De nombreuses interrogations sont à l’origine de ce travail : quels outils un chercheur doit-il créer pour construire ou identifier un nouveau fait scientifique ? Qu’y a-t-il de commun entre la construction du fait et sa réception ? Comment les contenus d’un cahier de laboratoire interagissent-ils avec les réseaux de correspondances et les publications ? Enfin, comment concilier les champs de l’analyse de la créativité et de la réception d’une découverte de laboratoire ? Pour aborder ces questions, j’ai reconstruit la découverte de la division des infusoires par le savant genevois Horace-Bénédict de Saussure (1740-1799) – premières images et interprétation de ce que, dans le contexte de la théorie cellulaire, on appellera mitose au milieu du 19e siècle.
L’hypothèse principale sur laquelle repose toute l’analyse est que le savant, ou groupe de savants, qui sort du laboratoire en sachant qu’a été faite une découverte a été fondamentalement transformé. C’est le cas de Saussure, comme le montre l’analyse de son cahier de cahier de laboratoire (1765). A cet effet, l’analyse microgénétique permet de montrer quels types de transformations se sont opérées, créant chez l’auteur un ordre d’évidenciation, relativement à la portion de réalité que la découverte a investie, aussi nécessaire que l’est par exemple aujourd’hui la lecture de l’heure pour chacun d’entre nous. Supposant non seulement une relation entre un système expérimental et un phénomène aboutissant à une interprétation stable, le fait scientifique identifié comporte une dimension supplémentaire de nécessité interne de ce phénomène et la manière par laquelle il se réalise, dont un auteur est le premier à construire les outils mentaux permettant de l’envisionner. Cette première partie de l’histoire nous mènera à explorer la dynamique de confinement, c’est-à-dire la capacité de tout auteur (ou auteur collectif) à rester, le temps de la construction, en deça des frontières du moment fondamental du rendu public où sa découverte, en général par le moyen de la publication, devient un objet pour l’ensemble de la communauté scientifique.Abordant ainsi le temps de la dynamique de relation, on verra le sort de la découverte se sceller collectivement non pas par la reproduction de l’expérience, mais par un mécanisme bien plus profond où les acteurs qui refont les expériences vont en réalité eux aussi se transformer par rapport à la portion de réalité en question. En effet, ces acteurs vont reconstruire en eux-mêmes les outils équivalents qui ont été construits par l’auteur, permettant ainsi de porter sur le fait scientifique objet de la découverte, exactement les mêmes regard et interprétation, devenus nécessaires, que l’auteur. De même que l’auteur dans la dynamique de confinement, les acteurs dans la dynamique de relation en résultent non pas convaincus, mais bien évidenciés.
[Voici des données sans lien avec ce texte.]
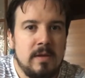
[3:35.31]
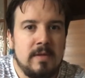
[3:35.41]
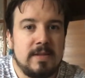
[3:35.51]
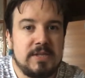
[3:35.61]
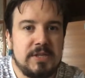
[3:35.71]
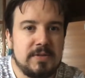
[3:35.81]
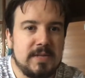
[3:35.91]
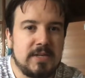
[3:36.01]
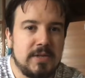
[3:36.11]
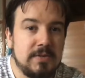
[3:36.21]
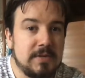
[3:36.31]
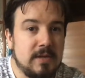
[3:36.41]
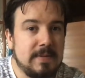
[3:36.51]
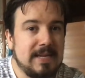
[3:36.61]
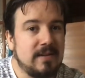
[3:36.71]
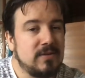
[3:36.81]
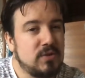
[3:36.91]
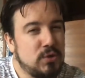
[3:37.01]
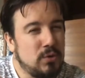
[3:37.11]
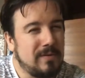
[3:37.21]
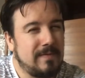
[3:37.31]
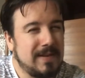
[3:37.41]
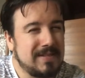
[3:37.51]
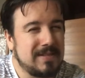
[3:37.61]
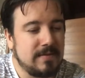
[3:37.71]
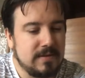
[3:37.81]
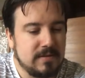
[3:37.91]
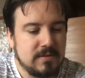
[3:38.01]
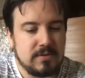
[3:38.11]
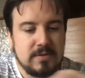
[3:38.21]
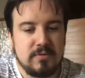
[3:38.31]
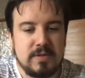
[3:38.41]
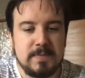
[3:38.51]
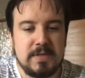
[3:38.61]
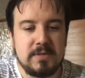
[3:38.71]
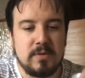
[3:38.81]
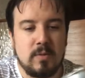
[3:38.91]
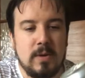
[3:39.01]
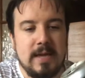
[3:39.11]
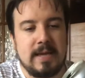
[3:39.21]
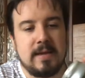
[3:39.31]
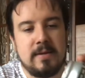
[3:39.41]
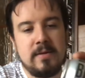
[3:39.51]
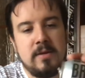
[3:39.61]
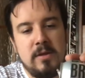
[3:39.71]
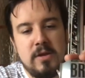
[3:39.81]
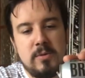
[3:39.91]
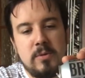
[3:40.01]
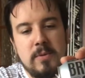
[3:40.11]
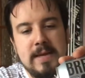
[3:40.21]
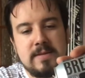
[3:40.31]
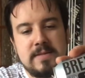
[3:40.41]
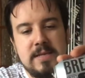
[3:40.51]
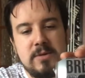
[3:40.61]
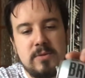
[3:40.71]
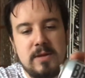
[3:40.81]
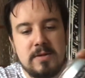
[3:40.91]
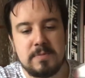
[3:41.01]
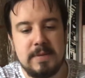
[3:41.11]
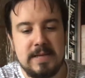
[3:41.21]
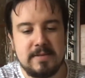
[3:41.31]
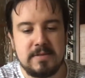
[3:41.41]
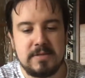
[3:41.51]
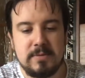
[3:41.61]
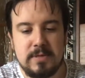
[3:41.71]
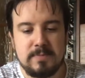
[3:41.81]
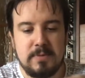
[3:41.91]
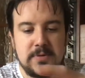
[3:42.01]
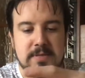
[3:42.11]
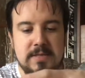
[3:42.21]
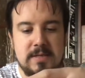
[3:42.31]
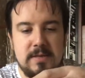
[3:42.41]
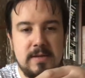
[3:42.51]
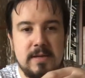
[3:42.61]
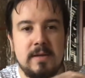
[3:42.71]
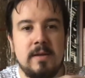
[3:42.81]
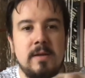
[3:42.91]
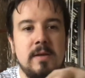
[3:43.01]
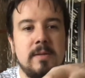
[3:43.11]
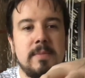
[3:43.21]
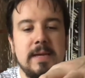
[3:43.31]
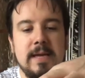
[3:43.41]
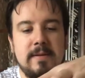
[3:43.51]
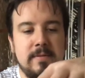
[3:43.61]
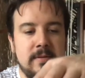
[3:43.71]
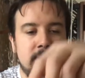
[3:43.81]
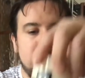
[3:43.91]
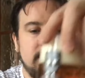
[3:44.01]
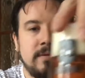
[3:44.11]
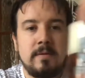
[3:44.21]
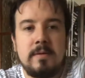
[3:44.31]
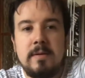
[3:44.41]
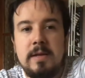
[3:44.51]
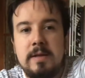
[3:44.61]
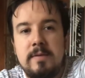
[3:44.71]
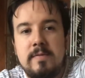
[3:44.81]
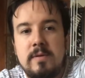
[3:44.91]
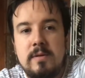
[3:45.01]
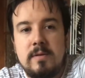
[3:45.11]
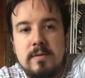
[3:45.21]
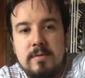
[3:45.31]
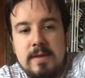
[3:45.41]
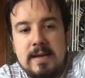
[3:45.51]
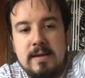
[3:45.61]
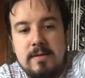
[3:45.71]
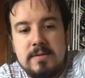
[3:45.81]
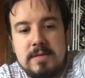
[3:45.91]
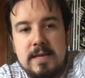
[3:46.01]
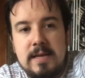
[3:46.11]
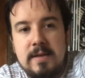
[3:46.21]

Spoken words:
This Tuesday show is going to be sort of festive. It's because Christmas is on the way. You don't want to wait until the last minute to see what these box sets look like. But again, you know, you've got that glass there.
Nous aborderons ces questions en reconstruisant la découverte et sa réception par une communauté d’acteurs. En reliant l’enquête microhistorique à l’analyse épistémologique pour comprendre le double parcours du chercheur et de son objet, cette enquête propose une nouvelle lecture des relations entre construction, découverte et réception d’un fait scientifique.